Maurice ne fait que dans le mirage démocratique. Et pour preuve, si certains politiciens démagogues décrient les « Sept Familles » qui tiendraient les rênes de notre économie, ils évitent soigneusement de dénoncer les sept autres qui accaparent la sphère politique locale depuis plus de 50 ans.
Alors qu’une démocratie pérenne et vivante doit songer à son renouvellement, Maurice, elle, fait partie de ces pays où seuls deux ou trois noms d’une caste (ou catégorie socio-religieuse bien précise) occupent, voire monopolisent le poste de Premier ministre – autrement dit, on fait la pluie et le beau temps sous le ciel mauricien. (Lire les contributions récentes de Parvèz DOOKHY sous la rubrique Forum).

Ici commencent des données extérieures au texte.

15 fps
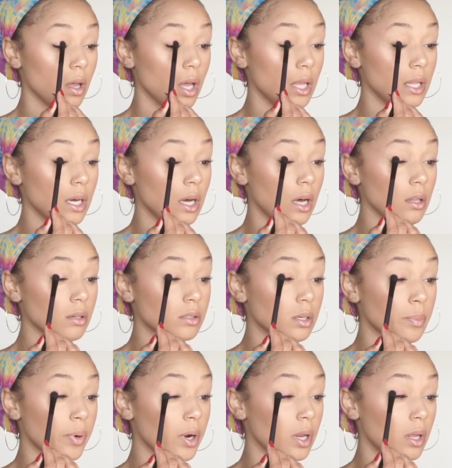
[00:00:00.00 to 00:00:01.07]
And the colors
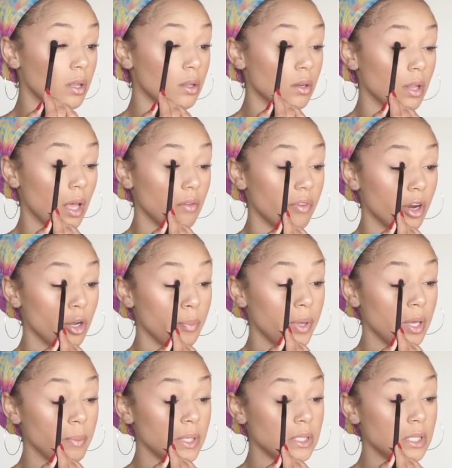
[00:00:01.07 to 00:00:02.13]
are pretty. They're like very
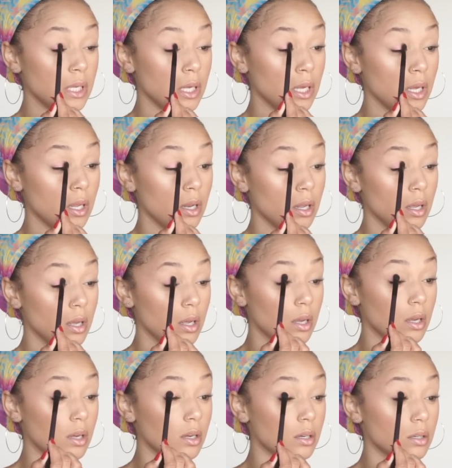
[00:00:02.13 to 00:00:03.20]
pigmented.
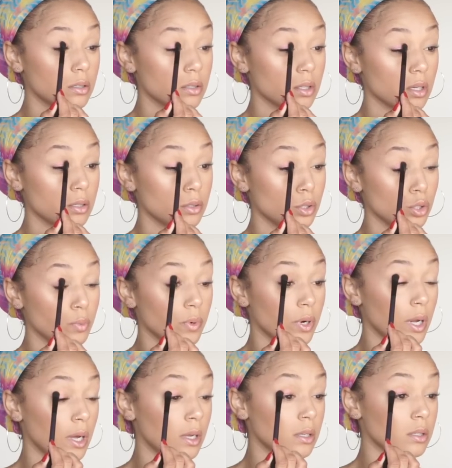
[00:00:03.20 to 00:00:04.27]
It's like super
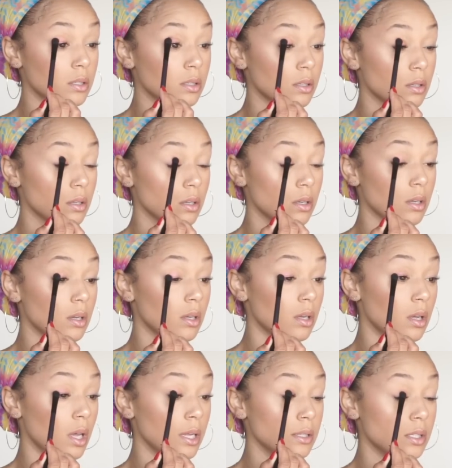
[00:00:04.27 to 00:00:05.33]
nice
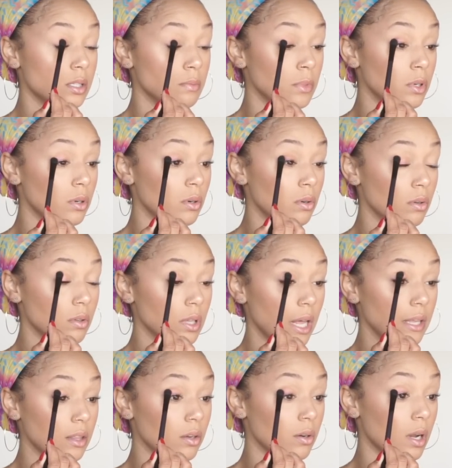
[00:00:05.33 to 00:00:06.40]
and smooth.
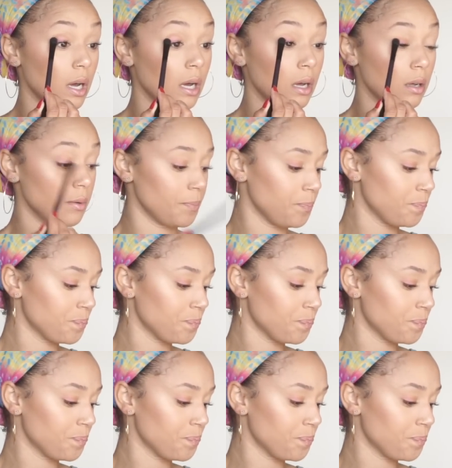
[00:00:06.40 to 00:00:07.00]
Like they're not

Certains vous diront alors, à juste titre, que des élections sont régulièrement organisées avec comme toile de fond, un multipartisme bien réel, gage de la santé démocratique d’un Etat de droit. Foutaise ! Le ‘First past the post system’ ou le système majoritaire à un tour tant voulu et défendu au Lancaster House par RAMGOOLAM-père fut l’une de ses premières armes pour monopoliser le pouvoir politique. Si le « Prince de Maurice », autrement dit le Premier Ministre, voulait vraiment démocratiser le pays il aurait commencé par réformer son propre poste en en limitant la durée.

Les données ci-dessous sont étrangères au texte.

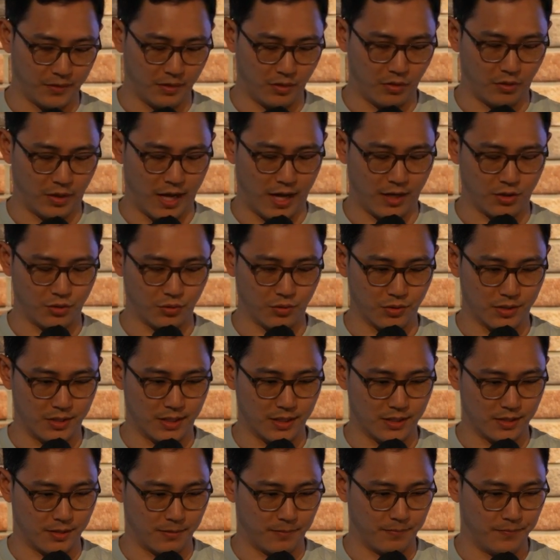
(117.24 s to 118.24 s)
your actual
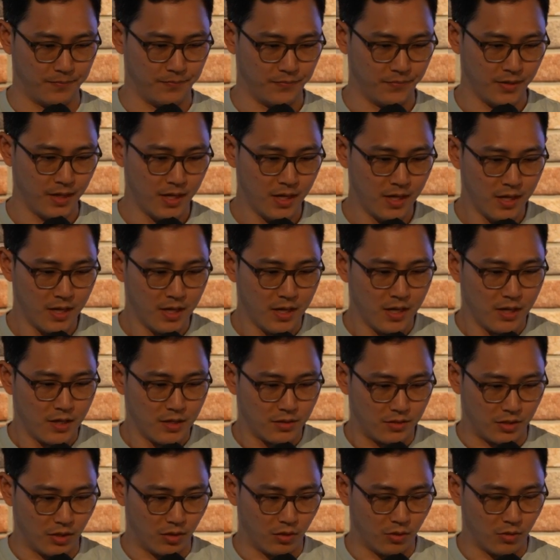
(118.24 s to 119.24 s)
system.
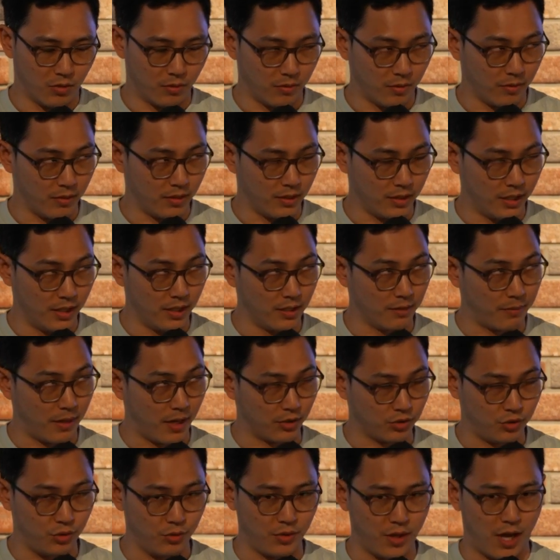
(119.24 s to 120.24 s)
So in
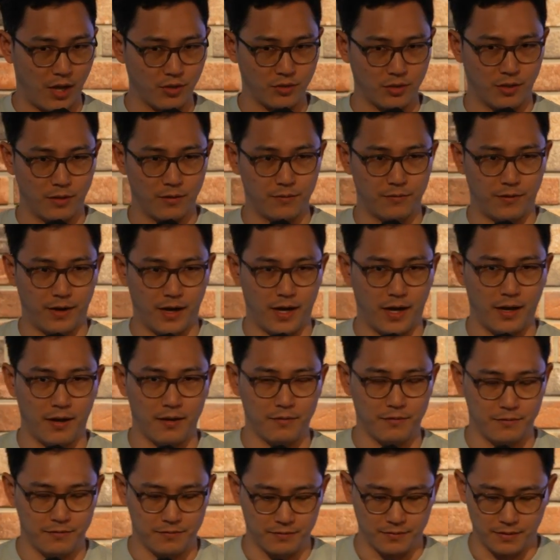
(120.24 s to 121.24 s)
about
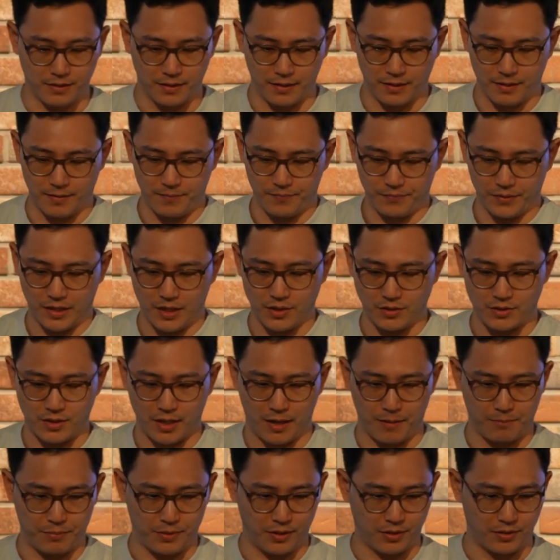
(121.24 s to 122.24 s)
2005-ish
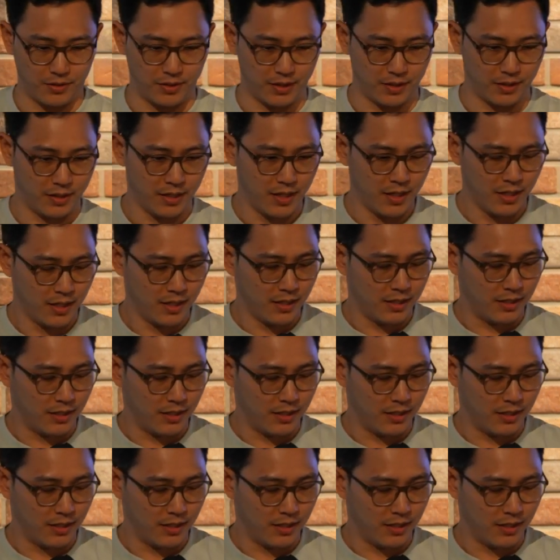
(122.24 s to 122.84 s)
time period,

Le texte intitulé « INCONSEQUENCES POLITIQUES – La réforme du… régime totalitaire ! »  de JOËL TOUSSAINT, publié mardi dans la page Forum du Mauricien, analysent dans le détail les travers de notre système politique et y apportent des solutions. L’avènement d’une véritable démocratie à Maurice ne se fera toutefois pas sans encombre. La dynastie ethno-castéiste en place fera tout pour conserver les privilèges … Cependant, nul ne pourra stopper la volonté de tout un peuple.